WritingRX
What I wrote Hemingway said
Get down with Downton Abbey

This uber-popular “Masterpiece Theater” series, now in its third season, features some of the best dramatic writing in the world. It comes from the brain of Julian Fellowes, author of Gosford Park, The Young Victoria, The Tourist and scads of other film and TV productions. Fellowes’ novel includes “Snobs” and “Past Imperfect.”

Watch the Downton story and you’ll never forget what it means to show as opposed to tell in fiction and theater. The characters reveal themselves in the most wonderful ways — a lifted eyebrow, veiled compliment, sarcastic turn of phrase, snappy opinion, sudden movement of the hands, obsequious bow — but it is their words that reveal them precisely. Their choice, pronunciation, arrangement, intent.

One of the fabulous one-liners from The Dowager Countess of Grantham (Maggie Smith) is the epitome of how this revelation takes place. Watch it unfold at the following website: http://www.youtube.com/watch?v=zhfpBW-nUWk

Creativity is proclivity. How to make it more.
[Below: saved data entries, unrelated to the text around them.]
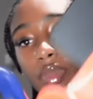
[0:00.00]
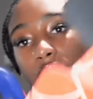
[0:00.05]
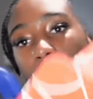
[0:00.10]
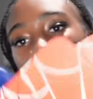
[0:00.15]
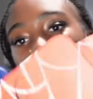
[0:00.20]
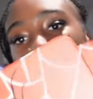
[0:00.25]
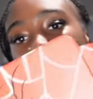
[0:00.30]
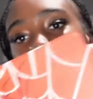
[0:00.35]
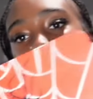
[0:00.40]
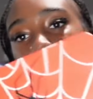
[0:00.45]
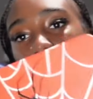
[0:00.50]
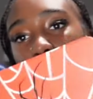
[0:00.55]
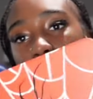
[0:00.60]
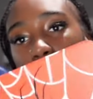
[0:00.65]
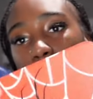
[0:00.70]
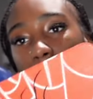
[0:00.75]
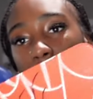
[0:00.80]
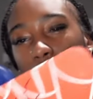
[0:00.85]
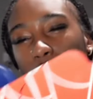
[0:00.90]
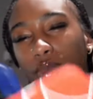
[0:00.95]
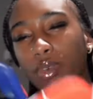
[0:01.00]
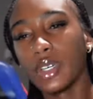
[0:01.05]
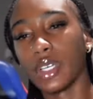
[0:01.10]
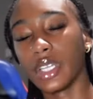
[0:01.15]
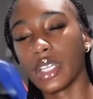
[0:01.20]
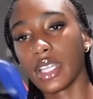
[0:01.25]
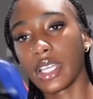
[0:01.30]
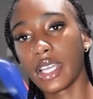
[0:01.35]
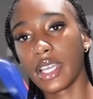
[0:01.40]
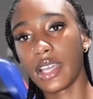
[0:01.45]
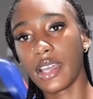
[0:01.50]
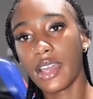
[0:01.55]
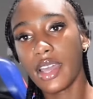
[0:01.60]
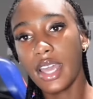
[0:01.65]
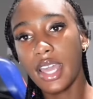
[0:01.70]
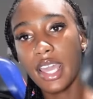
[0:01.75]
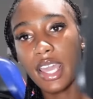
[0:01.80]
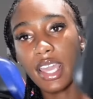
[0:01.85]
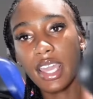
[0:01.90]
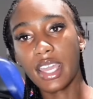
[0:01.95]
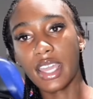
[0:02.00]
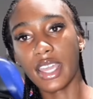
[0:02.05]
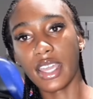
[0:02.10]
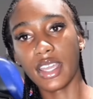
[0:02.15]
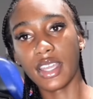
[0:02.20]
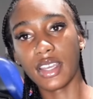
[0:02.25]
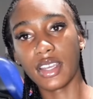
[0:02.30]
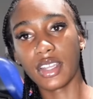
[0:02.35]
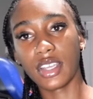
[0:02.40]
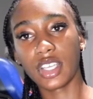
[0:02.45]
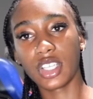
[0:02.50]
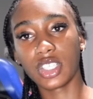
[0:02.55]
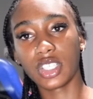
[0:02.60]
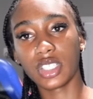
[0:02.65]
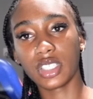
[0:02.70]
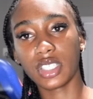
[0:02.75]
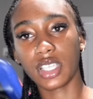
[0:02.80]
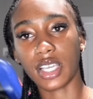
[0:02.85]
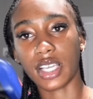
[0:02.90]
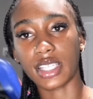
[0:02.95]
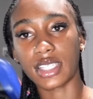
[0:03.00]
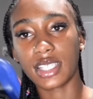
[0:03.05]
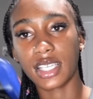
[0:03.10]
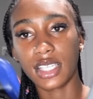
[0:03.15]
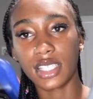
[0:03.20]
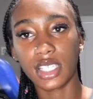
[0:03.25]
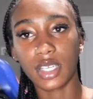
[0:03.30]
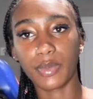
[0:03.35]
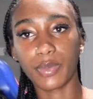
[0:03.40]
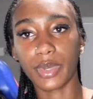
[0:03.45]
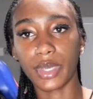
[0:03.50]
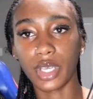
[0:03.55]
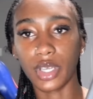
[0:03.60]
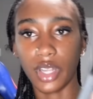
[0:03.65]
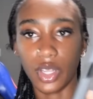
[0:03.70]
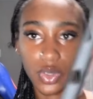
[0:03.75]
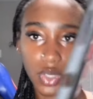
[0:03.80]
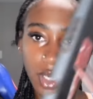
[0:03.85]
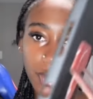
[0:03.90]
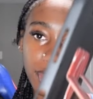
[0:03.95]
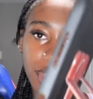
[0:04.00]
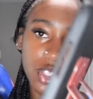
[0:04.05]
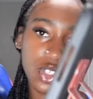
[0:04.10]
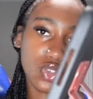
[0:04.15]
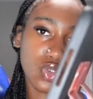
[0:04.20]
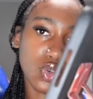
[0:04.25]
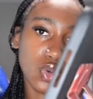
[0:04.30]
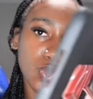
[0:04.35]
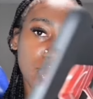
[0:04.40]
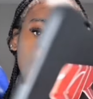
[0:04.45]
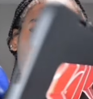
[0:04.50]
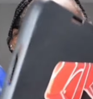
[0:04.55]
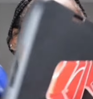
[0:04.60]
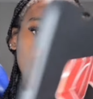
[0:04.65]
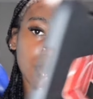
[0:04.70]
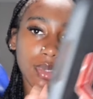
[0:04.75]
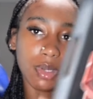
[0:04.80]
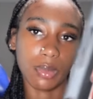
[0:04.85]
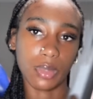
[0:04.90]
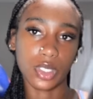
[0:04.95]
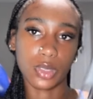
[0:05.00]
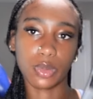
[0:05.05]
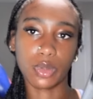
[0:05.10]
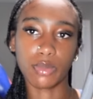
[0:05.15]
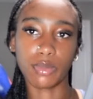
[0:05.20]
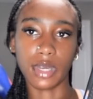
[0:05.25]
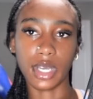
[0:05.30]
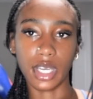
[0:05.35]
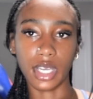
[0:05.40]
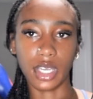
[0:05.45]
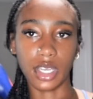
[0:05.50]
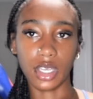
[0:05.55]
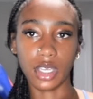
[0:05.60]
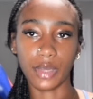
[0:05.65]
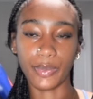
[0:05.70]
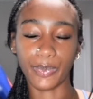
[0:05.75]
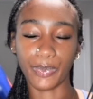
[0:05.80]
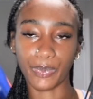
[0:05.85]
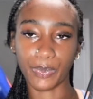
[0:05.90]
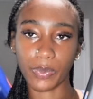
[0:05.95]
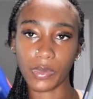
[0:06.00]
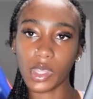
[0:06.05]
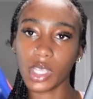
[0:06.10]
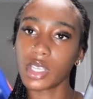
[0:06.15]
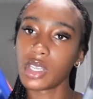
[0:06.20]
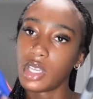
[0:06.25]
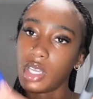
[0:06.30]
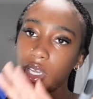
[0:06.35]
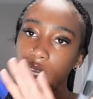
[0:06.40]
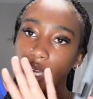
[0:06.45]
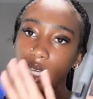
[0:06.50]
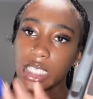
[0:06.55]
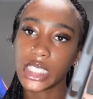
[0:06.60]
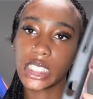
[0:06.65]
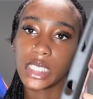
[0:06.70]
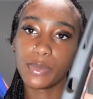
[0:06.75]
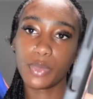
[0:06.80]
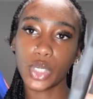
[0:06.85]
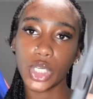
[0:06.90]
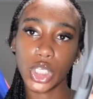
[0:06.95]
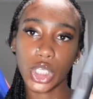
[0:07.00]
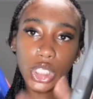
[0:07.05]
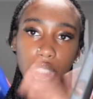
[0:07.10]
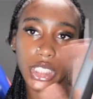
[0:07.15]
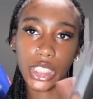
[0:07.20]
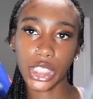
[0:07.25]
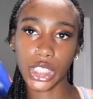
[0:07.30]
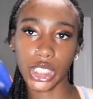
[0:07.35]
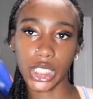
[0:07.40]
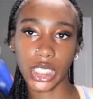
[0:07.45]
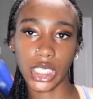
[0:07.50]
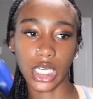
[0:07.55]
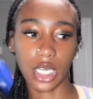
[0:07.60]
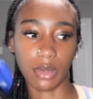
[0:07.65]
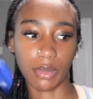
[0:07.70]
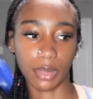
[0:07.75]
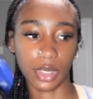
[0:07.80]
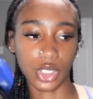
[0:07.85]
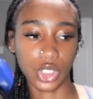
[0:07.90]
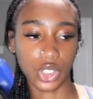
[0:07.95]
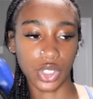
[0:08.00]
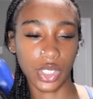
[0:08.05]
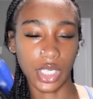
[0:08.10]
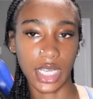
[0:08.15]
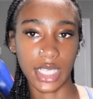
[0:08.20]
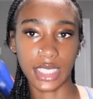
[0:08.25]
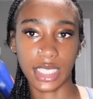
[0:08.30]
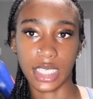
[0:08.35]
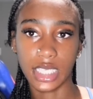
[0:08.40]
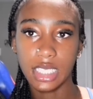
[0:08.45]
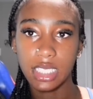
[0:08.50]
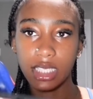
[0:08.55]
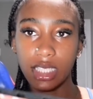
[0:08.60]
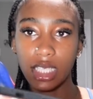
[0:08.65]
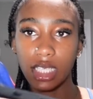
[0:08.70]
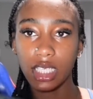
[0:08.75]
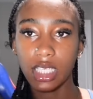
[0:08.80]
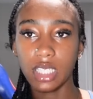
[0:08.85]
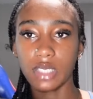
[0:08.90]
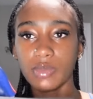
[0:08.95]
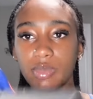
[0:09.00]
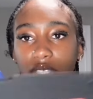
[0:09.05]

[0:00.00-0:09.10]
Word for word: It's a Spider-Man one. And it just like sits up here. That's what I mean schoolwork. So I'm able to put my keyboard on here. And I'm about to show you guys that in a second. But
CREATIVITY, LIKE PLATO’S BEAUTY, IS IN THE EYE OF THE BEHOLDER and what he or she understands the term to mean. Is one painter any more creative than another simply because he or she discovers something in the act of painting that is different from or better (at least in the minds of critics) than others?

In my view, everyone is creative but not necessarily in the way most professional communicators mean. To be creative in public relations, marketing or advertising, you need to read about and study ideas and concepts for developing creative programs or messages. Maybe take a full-blown course on the subject.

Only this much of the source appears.